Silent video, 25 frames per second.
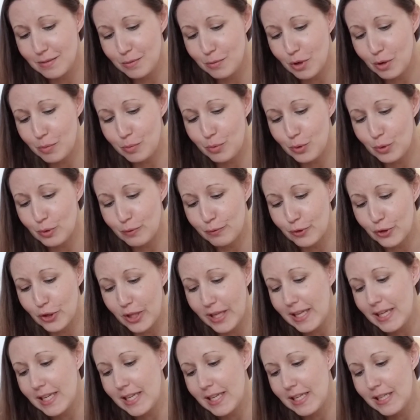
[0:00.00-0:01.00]
a beautiful
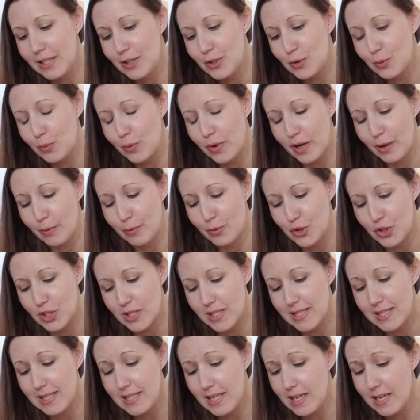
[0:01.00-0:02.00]
ending to what I was
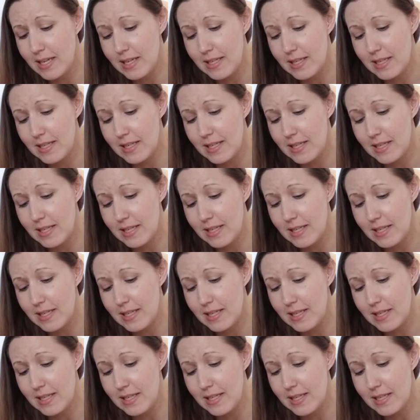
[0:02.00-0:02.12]
just saying,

*Work to complete*. Without including any picture, restate every entry above exactly.

*Response area*.
Silent video, 25 frames per second.
[0:00.00-0:01.00]
a beautiful
[0:01.00-0:02.00]
ending to what I was
[0:02.00-0:02.12]
just saying,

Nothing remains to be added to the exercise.